Only the lines from the one containing "[0:04.00-0:05.00]" through the end of the material should be printed, exactly as they appear. Leave out pictures.

◆ PROVIDED INFORMATION ◆

______

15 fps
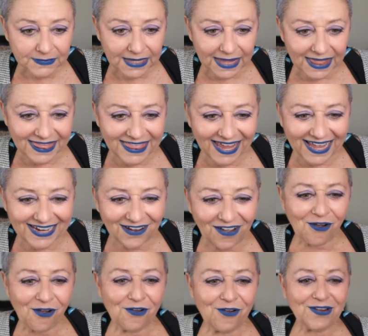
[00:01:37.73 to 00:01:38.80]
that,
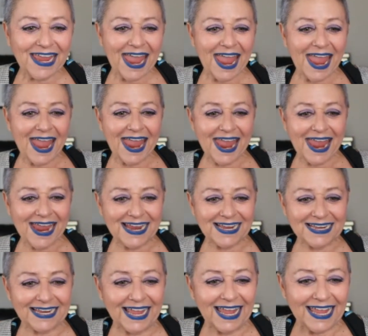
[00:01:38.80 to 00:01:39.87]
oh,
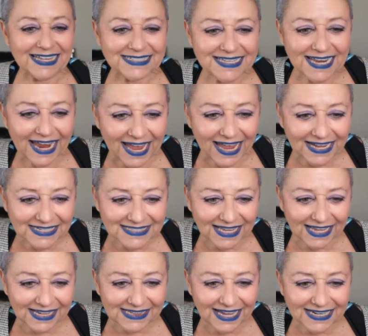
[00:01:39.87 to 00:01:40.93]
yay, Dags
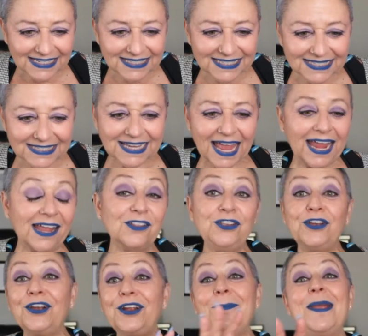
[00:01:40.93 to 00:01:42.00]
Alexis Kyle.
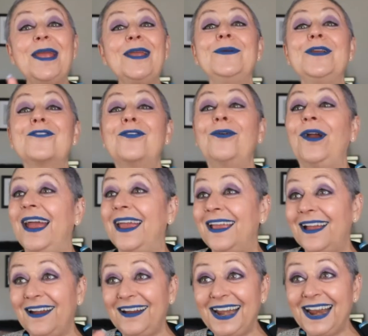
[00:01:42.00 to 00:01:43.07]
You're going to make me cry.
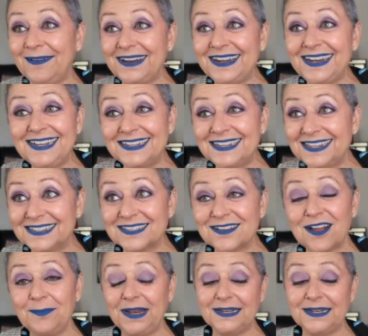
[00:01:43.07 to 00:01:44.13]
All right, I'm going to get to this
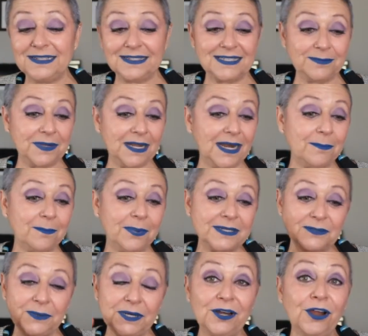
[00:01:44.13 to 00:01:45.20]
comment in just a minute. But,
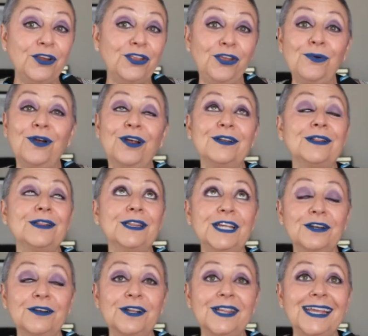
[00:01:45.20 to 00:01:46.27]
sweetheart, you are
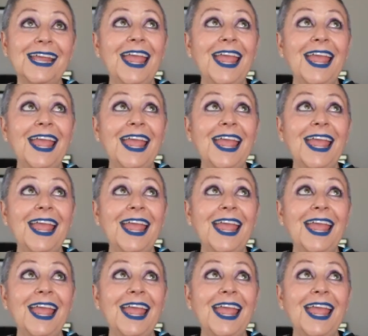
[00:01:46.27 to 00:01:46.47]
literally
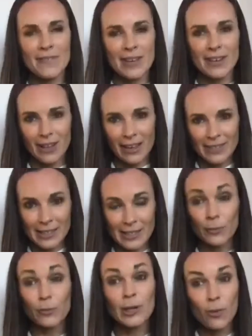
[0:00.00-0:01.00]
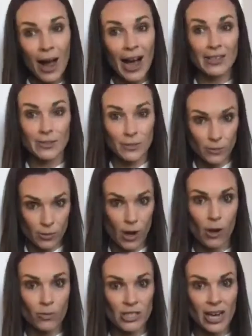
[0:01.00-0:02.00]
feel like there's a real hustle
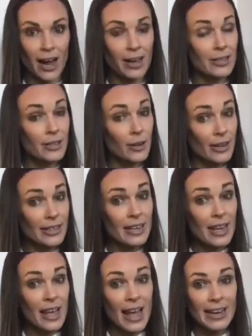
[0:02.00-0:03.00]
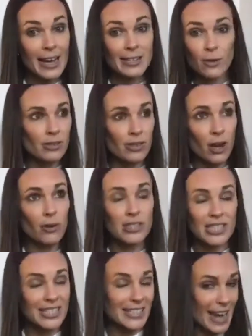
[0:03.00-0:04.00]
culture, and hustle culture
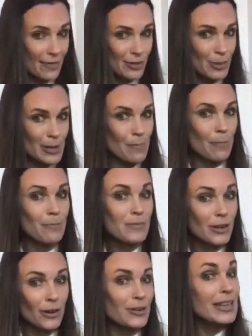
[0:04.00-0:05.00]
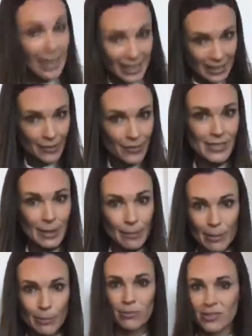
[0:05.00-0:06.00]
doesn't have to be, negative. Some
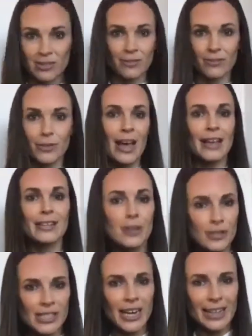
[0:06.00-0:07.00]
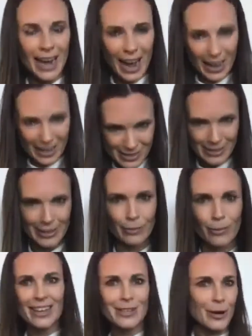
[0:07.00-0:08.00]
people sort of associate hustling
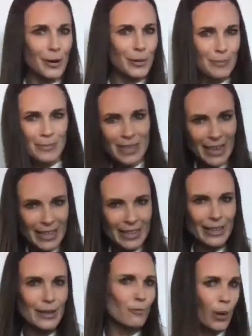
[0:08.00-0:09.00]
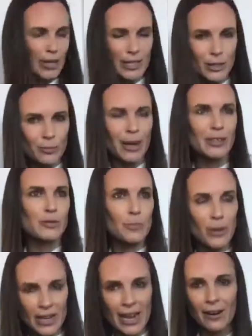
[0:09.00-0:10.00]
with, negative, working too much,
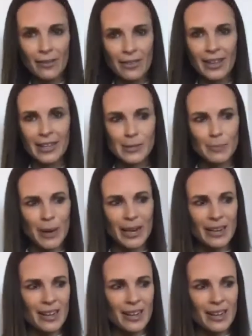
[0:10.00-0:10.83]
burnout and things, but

______

◆ SOLUTION TO THIS PROBLEM ◆
[0:04.00-0:05.00]
[0:05.00-0:06.00]
doesn't have to be, negative. Some
[0:06.00-0:07.00]
[0:07.00-0:08.00]
people sort of associate hustling
[0:08.00-0:09.00]
[0:09.00-0:10.00]
with, negative, working too much,
[0:10.00-0:10.83]
burnout and things, but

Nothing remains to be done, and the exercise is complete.